Judith Beeman said...

Hi Al,

Happy New Year! Please give your Mom my fondest regards.

December was a good news/bad news month:

GOOD: The On the 7th I started a new job with Black Top cabs in the admin office. I'm there full-time replacing someone who is on vacation and if all works out they'll keep me around part-time (which I'd prefer.) I'm also going to get trained to be a dispatcher as well (which I've always wanted to know how to do.) So I'm here until the end of the month-ish at least. I'm really enjoying the job and hope I'll get to stay.

BAD: For the first time ever I got shingles. On my effin' forehead and eye area. OMFG! The crazy thing is I knew something was wrong and had seen my eye Dr and got drops for an inflamed eye, which were working, but then within three days I knew things were drastically getting worse (itchy oddball sores tend to be a good indicator -- ha ha) so I went to Carepoint and the Doc was, "ah, shingles." and gave me eye drops (my eye got quite puffy) and pills to stop the process. I literally got these pills one day before I began my new job (!) they were good sports at Black Top and the Doc assured I'd be okay I just took it a bit easy and wore my clip on sunglasses as my eyes were sensitive. I'm pretty much 98% okay now. Shingles is a craptastic thing to have, a very Middle Ages, weeping sore-esque; but viva the pills cos they really nipped things in the bud and my ahem, wounds, just had to scab and heal. Bleagh The job was a great distraction while the healing was going on (and thank goodness for bandages.)

I guess I got the shingles because in October I had a raging flu and then felt a lot of pressure regarding finding work.

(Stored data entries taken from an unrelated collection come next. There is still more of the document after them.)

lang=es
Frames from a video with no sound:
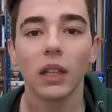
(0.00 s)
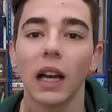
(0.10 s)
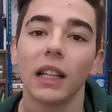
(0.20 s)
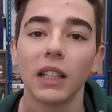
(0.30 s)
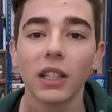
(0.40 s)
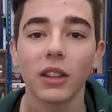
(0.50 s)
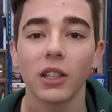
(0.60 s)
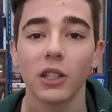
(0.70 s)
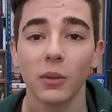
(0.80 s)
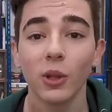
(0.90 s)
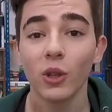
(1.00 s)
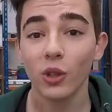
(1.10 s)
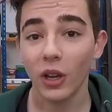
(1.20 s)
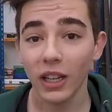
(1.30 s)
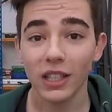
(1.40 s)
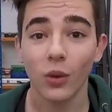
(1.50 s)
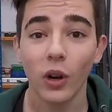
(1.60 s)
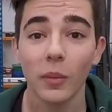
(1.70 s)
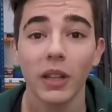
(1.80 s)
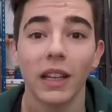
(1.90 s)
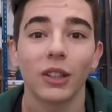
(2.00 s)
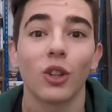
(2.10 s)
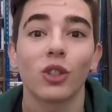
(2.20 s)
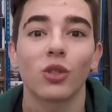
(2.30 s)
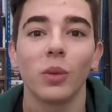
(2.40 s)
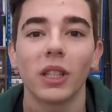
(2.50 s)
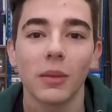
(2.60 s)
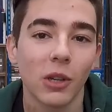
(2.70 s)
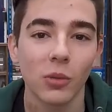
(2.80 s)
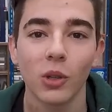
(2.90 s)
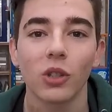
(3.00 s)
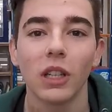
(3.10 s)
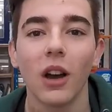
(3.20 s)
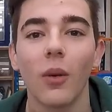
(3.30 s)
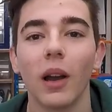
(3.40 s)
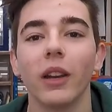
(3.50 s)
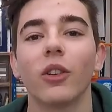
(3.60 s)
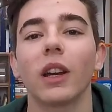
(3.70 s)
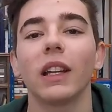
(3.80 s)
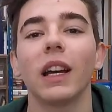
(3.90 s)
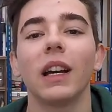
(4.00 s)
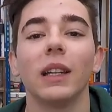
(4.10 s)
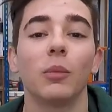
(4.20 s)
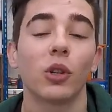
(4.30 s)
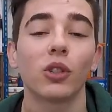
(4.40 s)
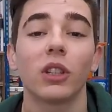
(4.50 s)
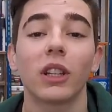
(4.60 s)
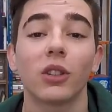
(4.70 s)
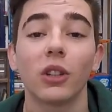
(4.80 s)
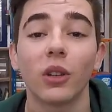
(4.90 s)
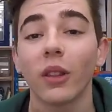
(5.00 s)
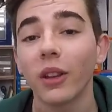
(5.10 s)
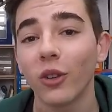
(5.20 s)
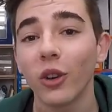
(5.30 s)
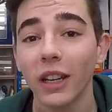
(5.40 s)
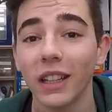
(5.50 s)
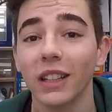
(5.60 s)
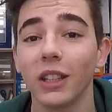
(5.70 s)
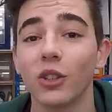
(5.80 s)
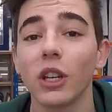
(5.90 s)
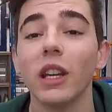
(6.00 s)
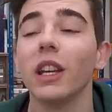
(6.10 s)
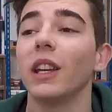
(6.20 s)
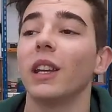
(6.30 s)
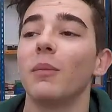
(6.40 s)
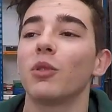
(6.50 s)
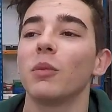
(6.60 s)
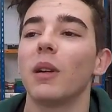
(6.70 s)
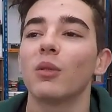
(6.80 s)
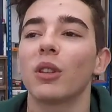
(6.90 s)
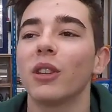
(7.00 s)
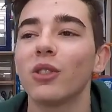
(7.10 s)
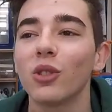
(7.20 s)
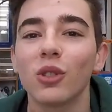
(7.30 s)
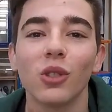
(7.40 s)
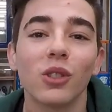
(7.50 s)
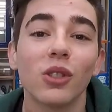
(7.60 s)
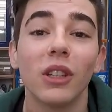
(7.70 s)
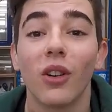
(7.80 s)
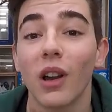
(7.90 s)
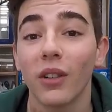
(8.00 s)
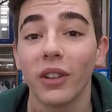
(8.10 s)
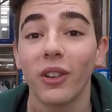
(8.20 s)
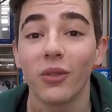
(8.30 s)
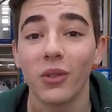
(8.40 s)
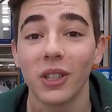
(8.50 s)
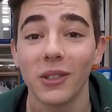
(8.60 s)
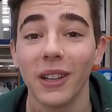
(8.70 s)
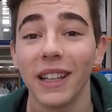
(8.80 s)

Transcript: antes de hacer este vídeo yo quería asegurarme de que todo estuviese más o menos hilado, ¿vale? No quería, y por eso he tardado tanto en hacerlo, no quería deciros, eh, pues mira, vamos a hacer esto, esto, esto, y luego al final no fuese, ¿vale?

This weekend I've been doing my New Years ritual of cleaning the hell out of my bedroom. It's a lot of work dude! I'm paring down and have decided the HUGE stack of mostly music mags that I've collected without covers and some with (many free from Zulu, etc) has got to go. Would you like a box of such? Some good stuff like Wire, real old issues of CMJ, etc. I'd say a lot of this stuff is from the mid 90's.

Let me know if you would like some of these. You can take'em in batches. I could take to work and meet you there? I get a one hour lunch from 1 to 2 every day.